Almost a year after the book appeared (and there was yet another editor in charge of the Trek line), I received a phone call. “Hi. We’re the Simon and Schuster Legal Department. Who told you you could do that?”

        I said, “The editor.” I think I offered to send them a copy of the original, I’ll-rewrite-it letter I’d sent to Editor #1.

        They said, “Thank you,” and hung up.

Yes, that’s it!

Since as an evil personal New Years Eve tradition, I’m watching the (Riffed, thank god) version of the Star Wars Christmas Special. And while the show as a whole is a terrible example of late 70s variety TV and thus not quite up to the thread (by a wookie hair only), the transpecies Voyeur VR Porn with Grandpa Wookie DOES.

If I’ve forced you to look this up, I officially apologize.

Stuff You Should Know recently did a podcast on the Star Wars Christmas Special, which I’ve heard was really bad, but they lovingly detail how bad it actually was, including this part, and I am just gobsmacked.
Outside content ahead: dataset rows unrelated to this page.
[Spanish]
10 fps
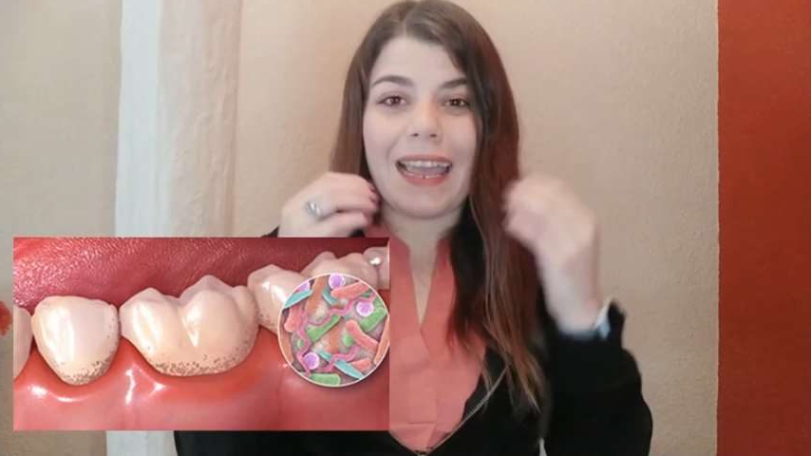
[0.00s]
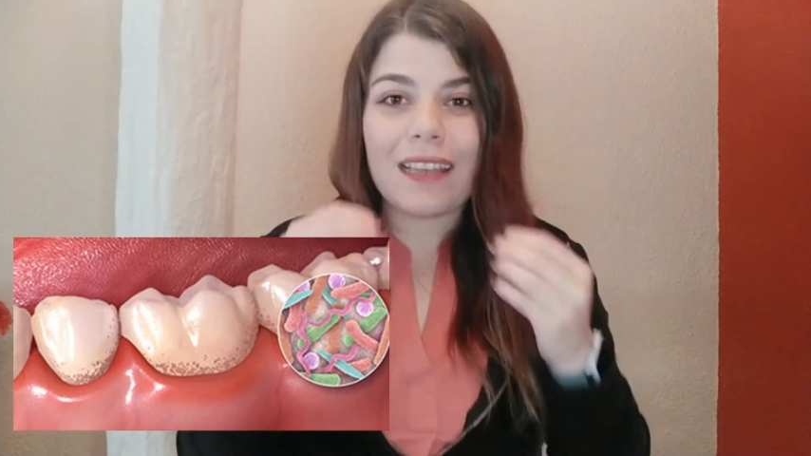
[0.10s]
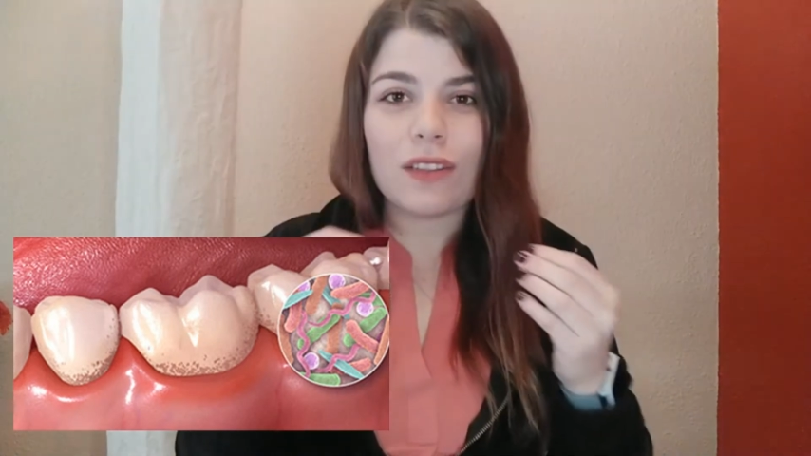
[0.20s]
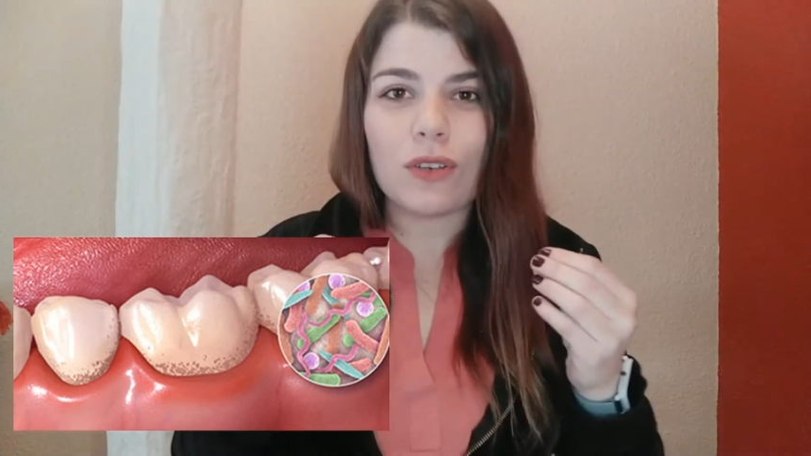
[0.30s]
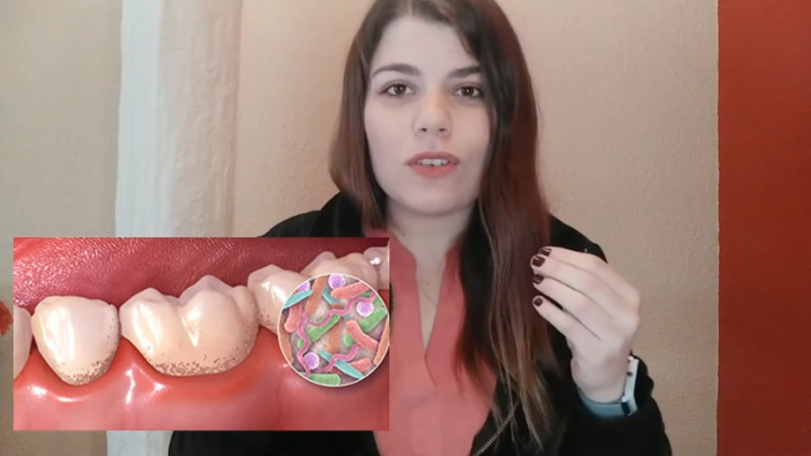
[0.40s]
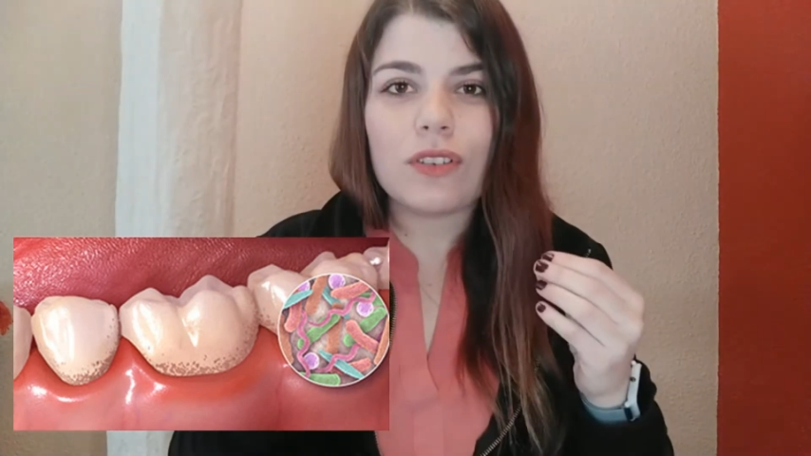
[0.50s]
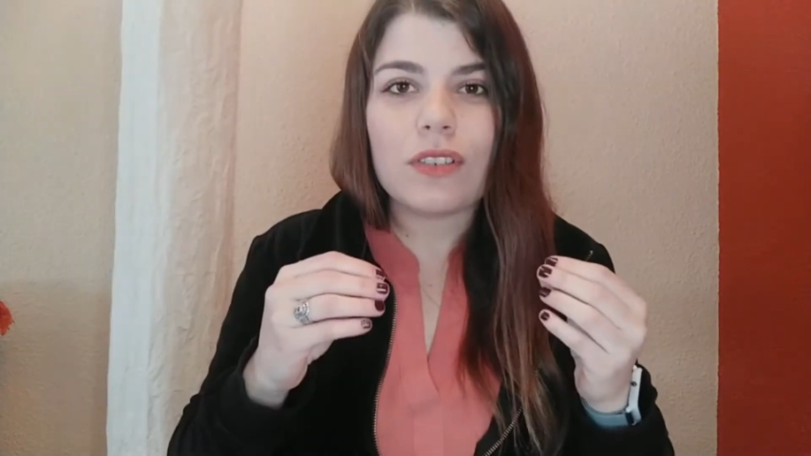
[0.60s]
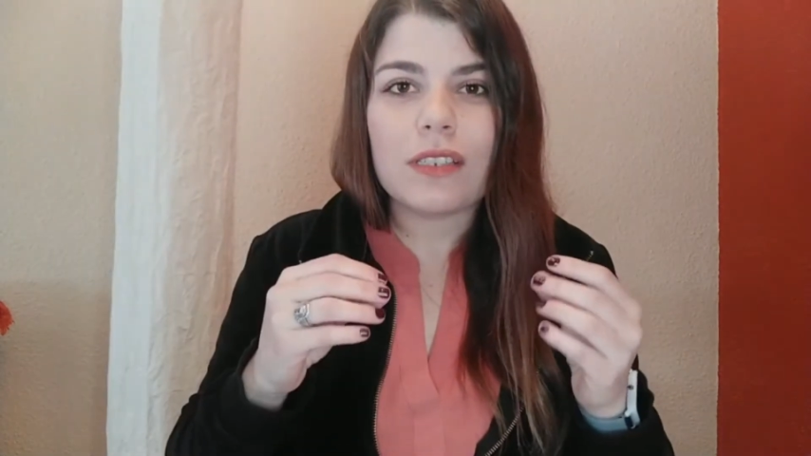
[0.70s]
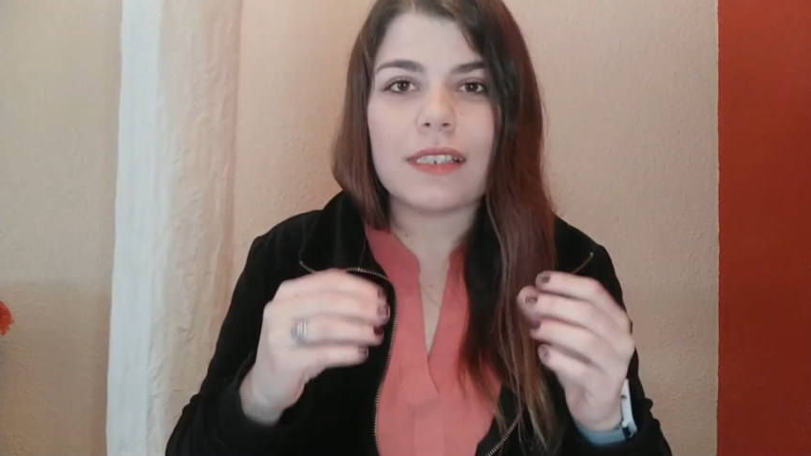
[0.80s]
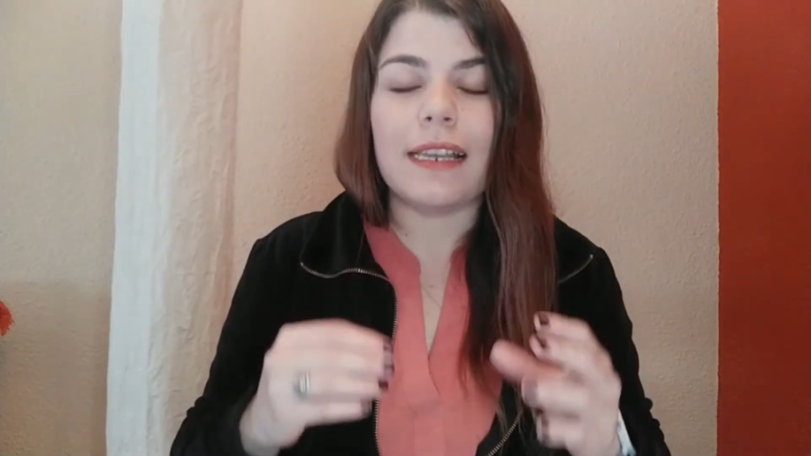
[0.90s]
esto
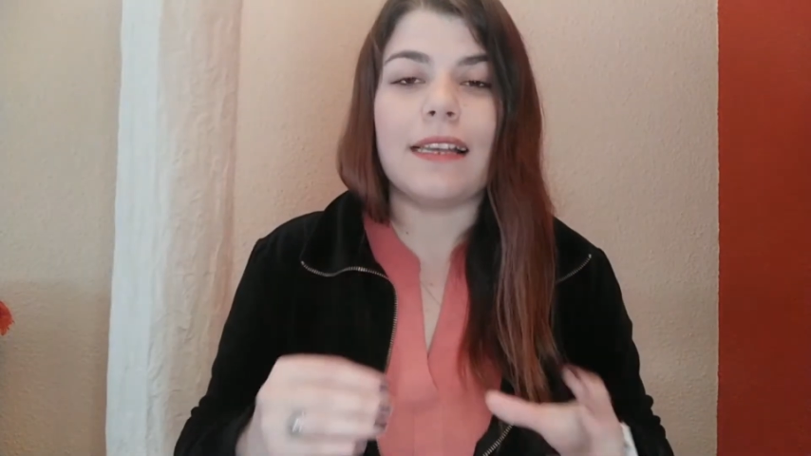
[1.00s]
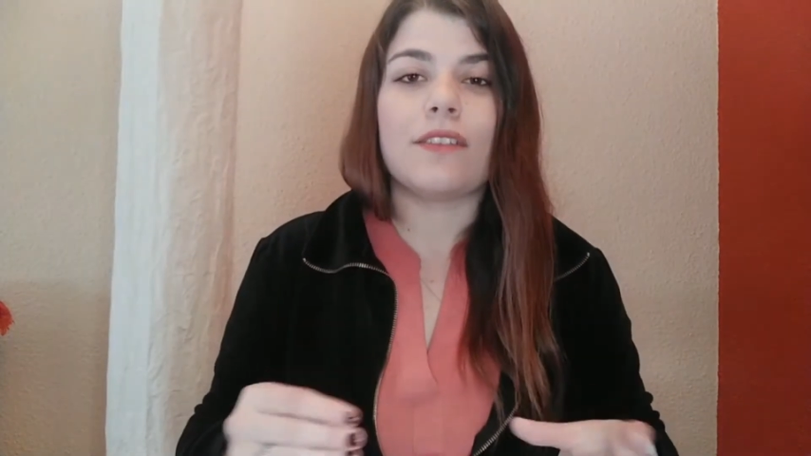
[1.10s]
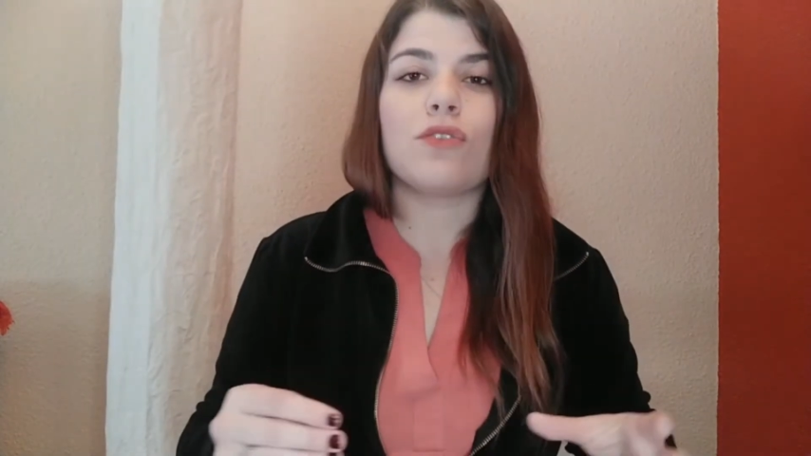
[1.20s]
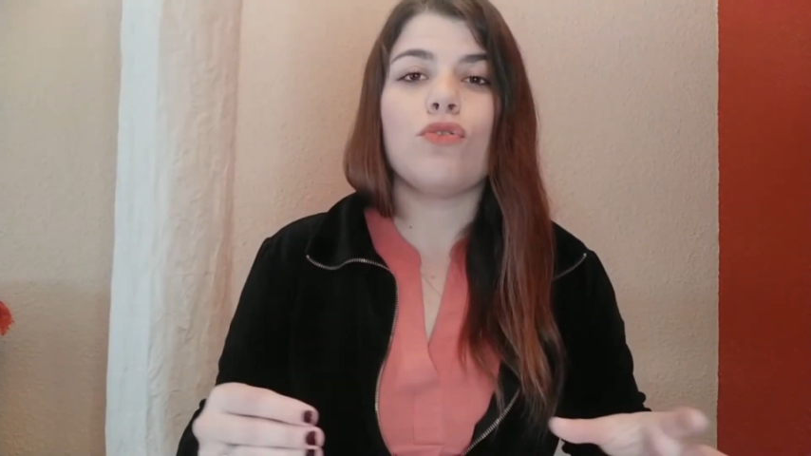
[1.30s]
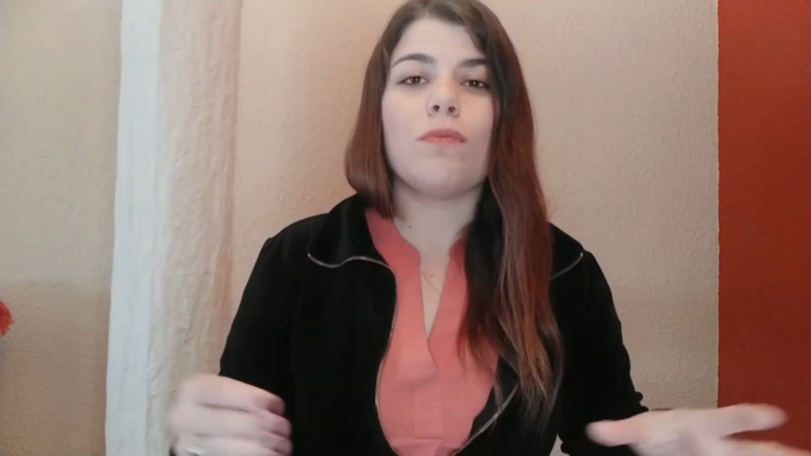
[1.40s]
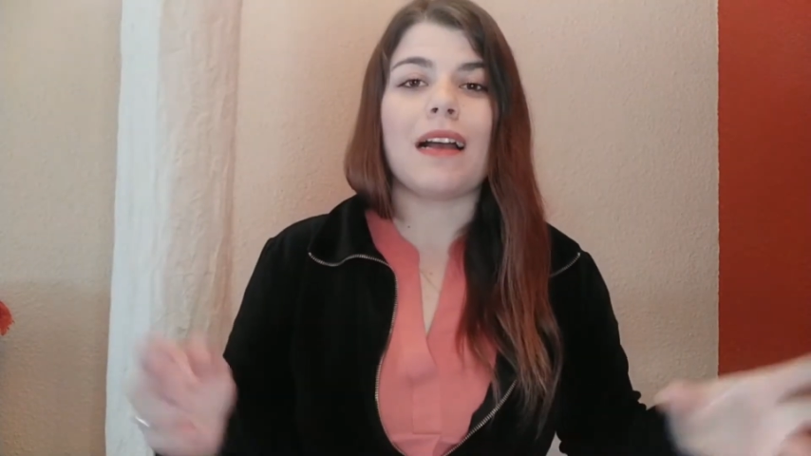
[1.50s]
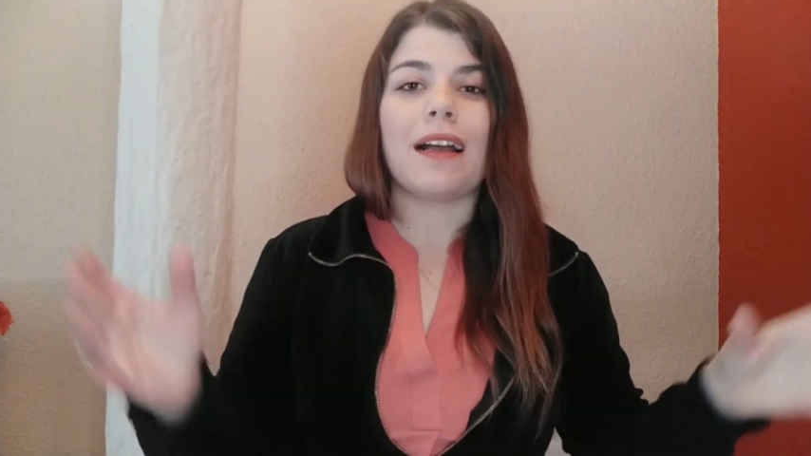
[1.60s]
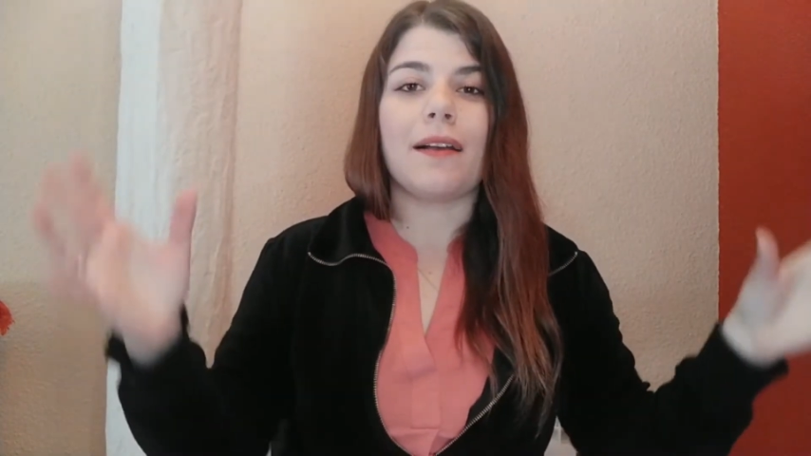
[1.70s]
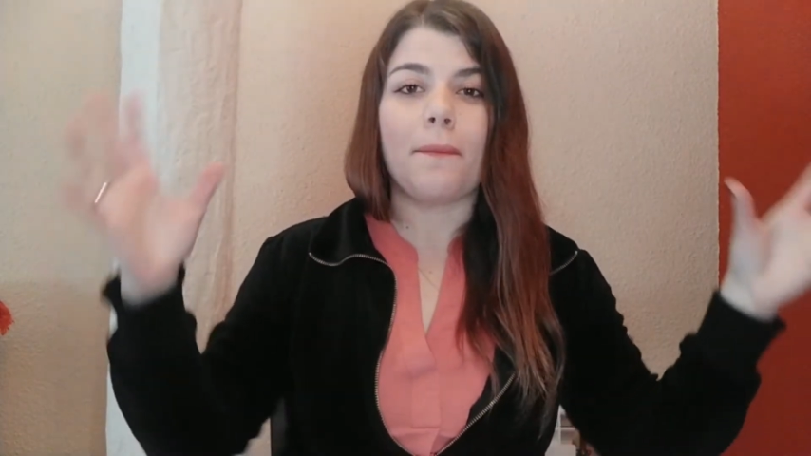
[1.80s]
se le suma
It’s one of those things that is so bad it strains credulity. Like who greenlighted this?

Check out “A Disturbance in the Force” if you can find it. It’s a documentary about the making of the special. Short version, it was a combination of an unfinished Lucas idea at his most Lucas-y moments, plus a huge disconnect between “old TV” and “new TV”, not to mention TV execs not knowing what to do with the new marketing, while anyone actually involved in making Star Wars (Lucas et al) being elsewhere actually working on Empire prep.

And drugs. Lots and lots of drugs.

Oh, that is pure irony-watch gold. It’s like a distillation of everything that was bad and weird about the 70s, and nothing good.

I watched the non-Riffed version first, then the Riffed version. If I recall, the Riffed version, though I love RiffTrax, was almost superfluous because the Star Wars Holiday Special is such a parody of itself already.

“What are you, tobacco?!”

Actually, you’re correct, you don’t need the riffing, but it’s worthwhile to have the (virtual) feeling of others suffering through it as well.

I have not seen this documentary but I have read about it and listened to a segment about it on NPR and the one fact about “The Star Wars Holiday Special” is something I’ve known for a long time: In terms of awfulness, it didn’t even stand out in 1978. It wasn’t all that different from all the other cheesy variety shows and specials that were on TV at that time. Within a few years, variety shows and specials were all but extinct on American television, and “The Star Wars Holiday Special” is just one of many examples of why that happened.